Your reply should reproduce each entry exactly and contain no pictures.

▸ Extracted data entries
- Opening Delimiter -
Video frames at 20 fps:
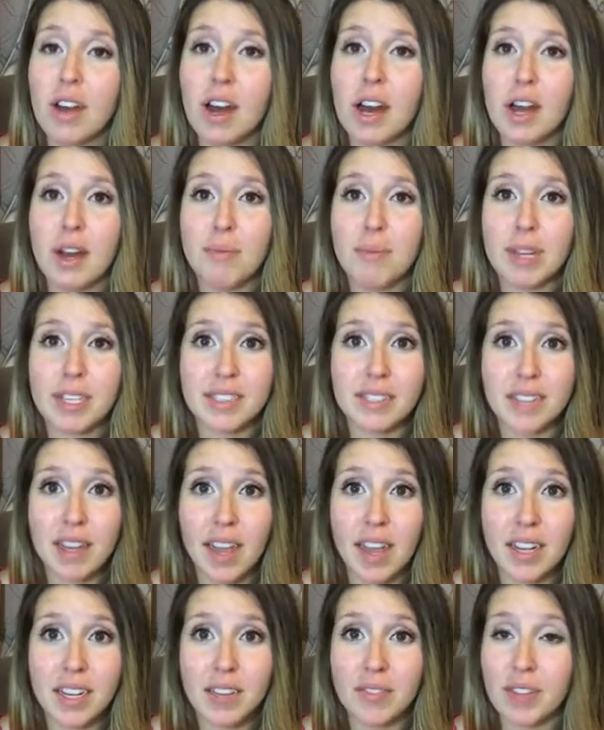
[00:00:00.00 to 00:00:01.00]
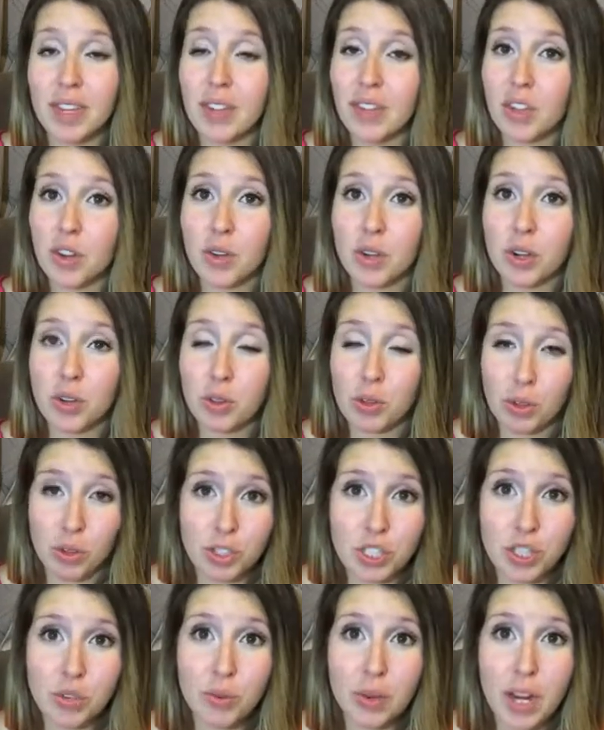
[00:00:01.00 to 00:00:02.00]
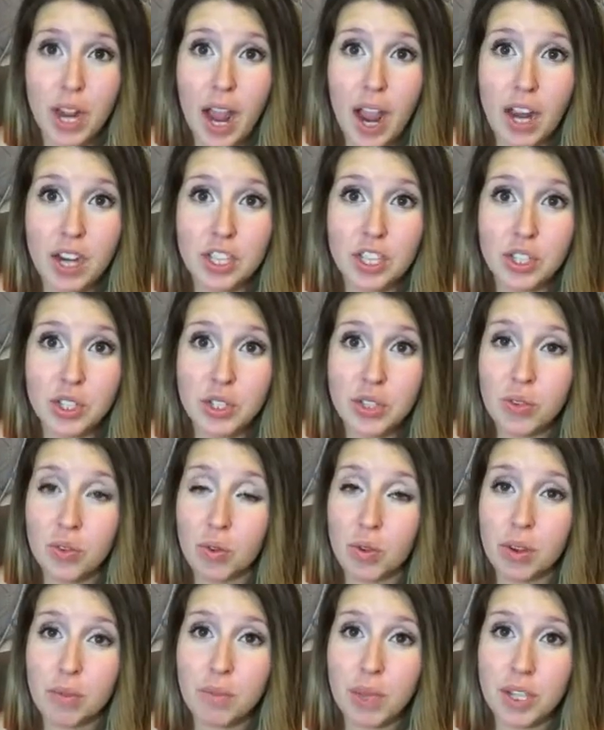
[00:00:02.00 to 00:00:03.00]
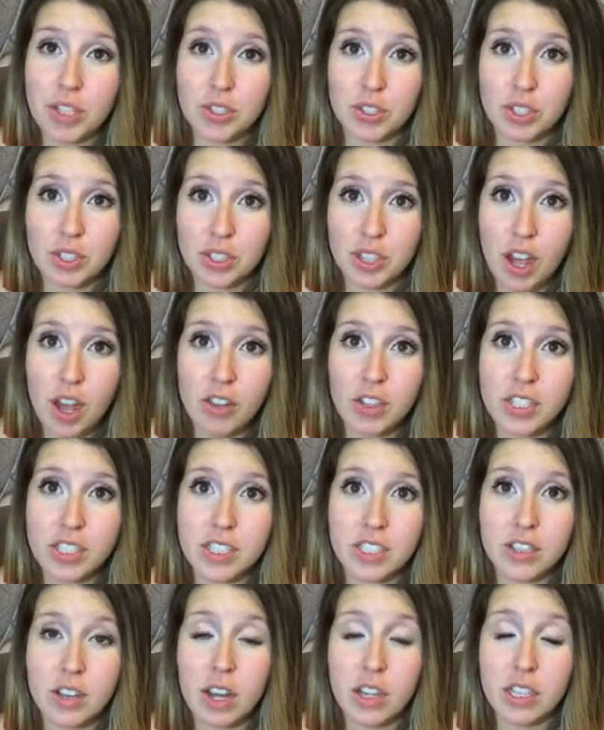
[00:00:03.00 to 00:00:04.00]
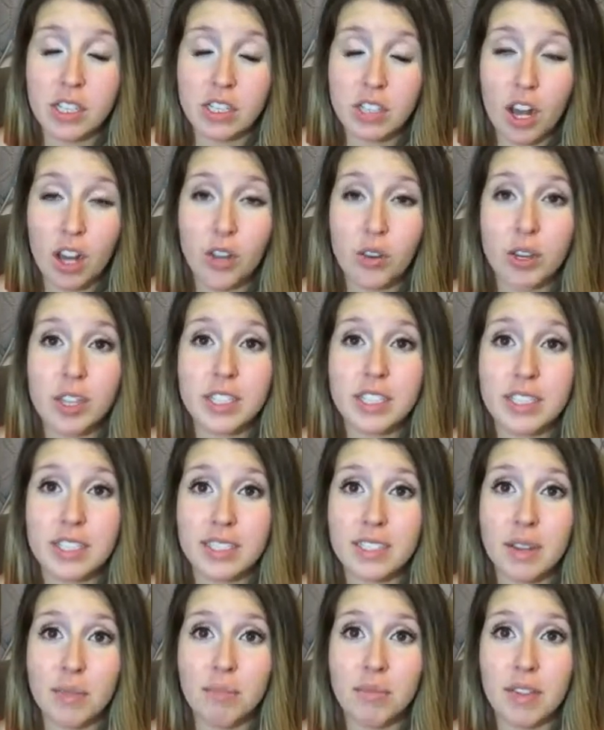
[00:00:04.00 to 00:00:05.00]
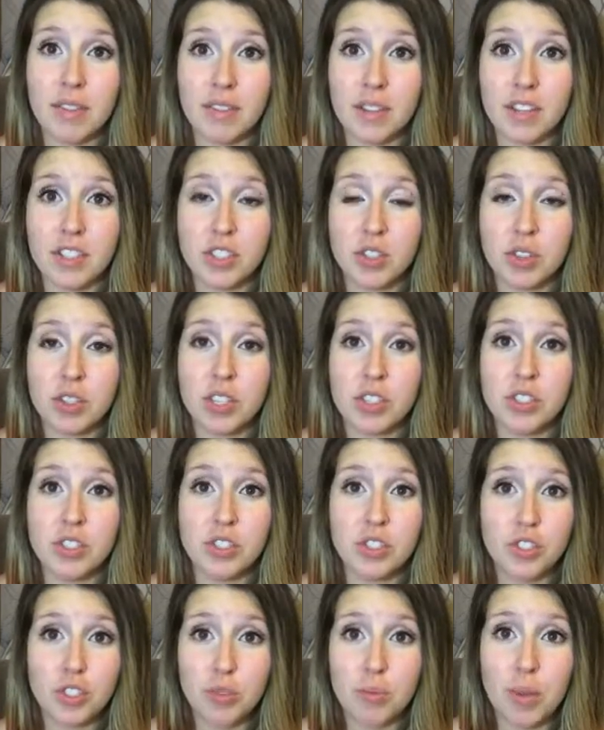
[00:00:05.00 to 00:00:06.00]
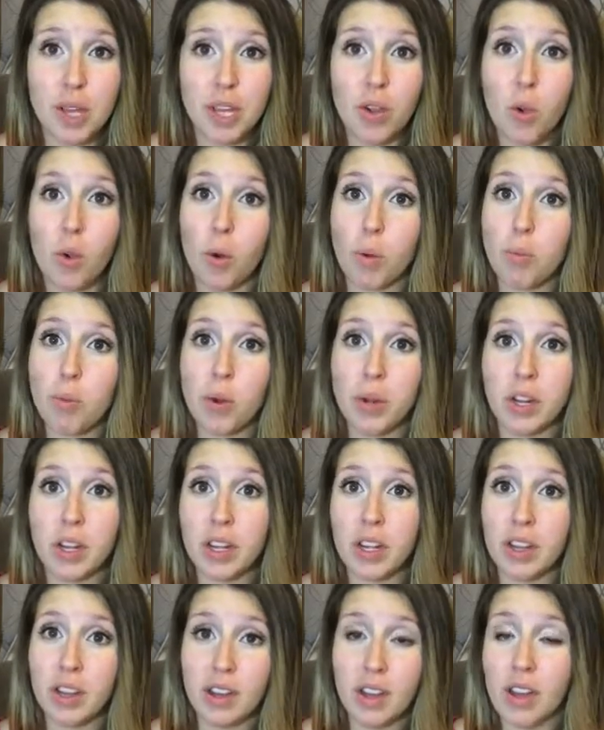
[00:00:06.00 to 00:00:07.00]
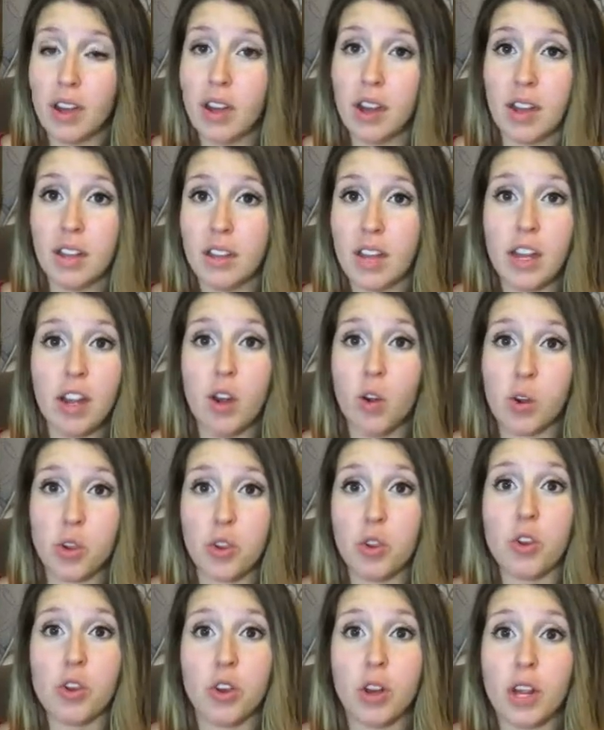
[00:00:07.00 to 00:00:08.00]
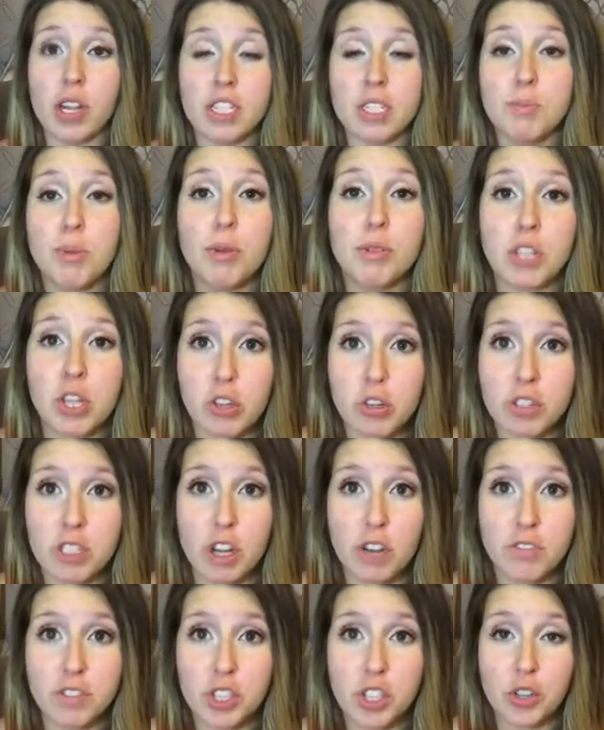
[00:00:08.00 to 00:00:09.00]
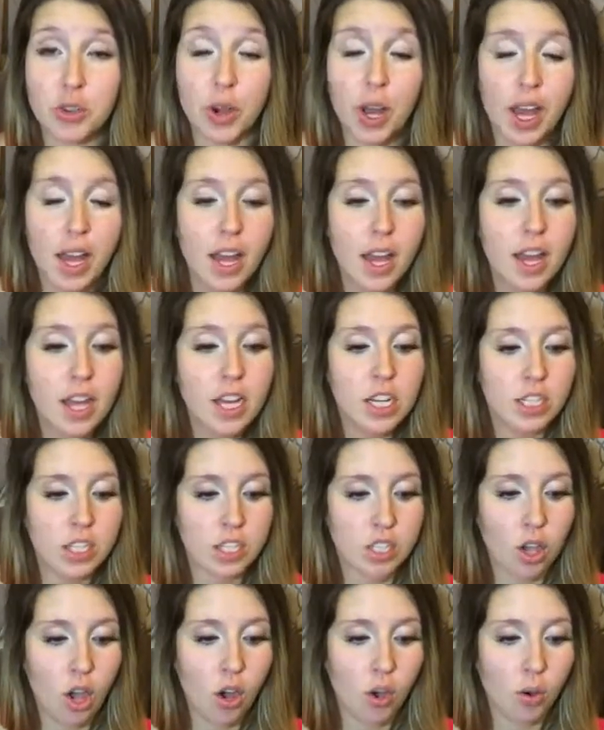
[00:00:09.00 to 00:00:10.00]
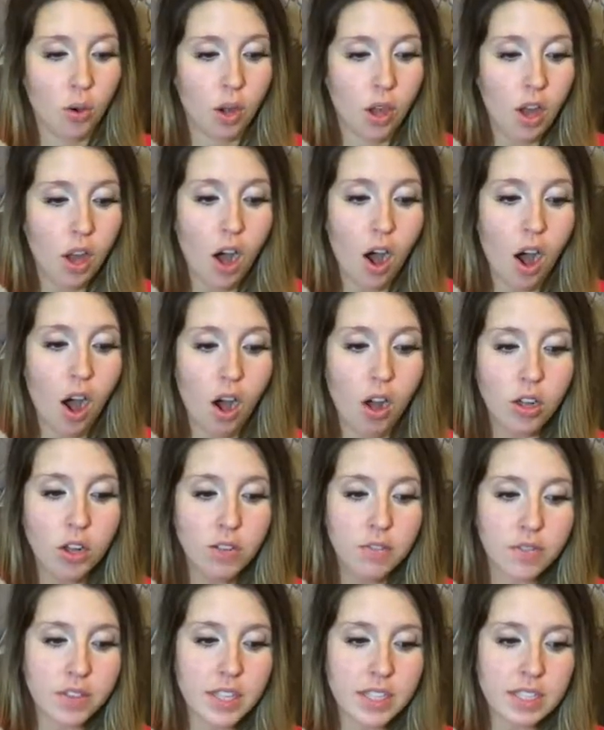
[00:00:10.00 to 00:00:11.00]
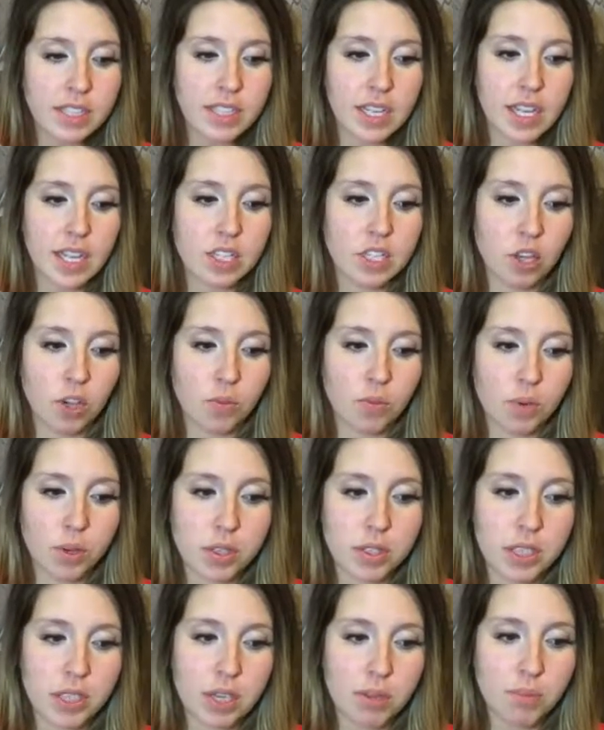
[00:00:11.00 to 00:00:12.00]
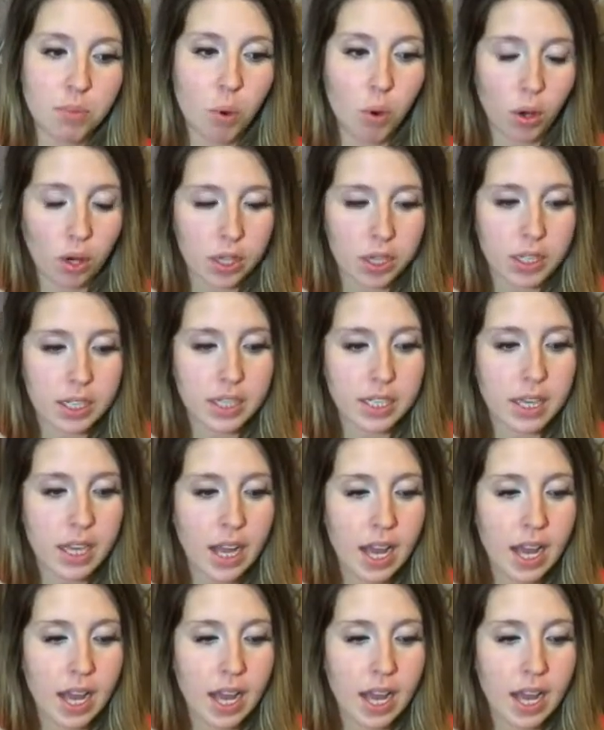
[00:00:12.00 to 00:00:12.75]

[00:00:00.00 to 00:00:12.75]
a sign of either an allergic reaction or a major intolerance to something that you're consuming or or you're exposing yourself to. So all of these things are really important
- Closing Delimiter -
▸ ANSWER FOR THE TASK
Video frames at 20 fps:
[00:00:00.00 to 00:00:01.00]
[00:00:01.00 to 00:00:02.00]
[00:00:02.00 to 00:00:03.00]
[00:00:03.00 to 00:00:04.00]
[00:00:04.00 to 00:00:05.00]
[00:00:05.00 to 00:00:06.00]
[00:00:06.00 to 00:00:07.00]
[00:00:07.00 to 00:00:08.00]
[00:00:08.00 to 00:00:09.00]
[00:00:09.00 to 00:00:10.00]
[00:00:10.00 to 00:00:11.00]
[00:00:11.00 to 00:00:12.00]
[00:00:12.00 to 00:00:12.75]

[00:00:00.00 to 00:00:12.75]
a sign of either an allergic reaction or a major intolerance to something that you're consuming or or you're exposing yourself to. So all of these things are really important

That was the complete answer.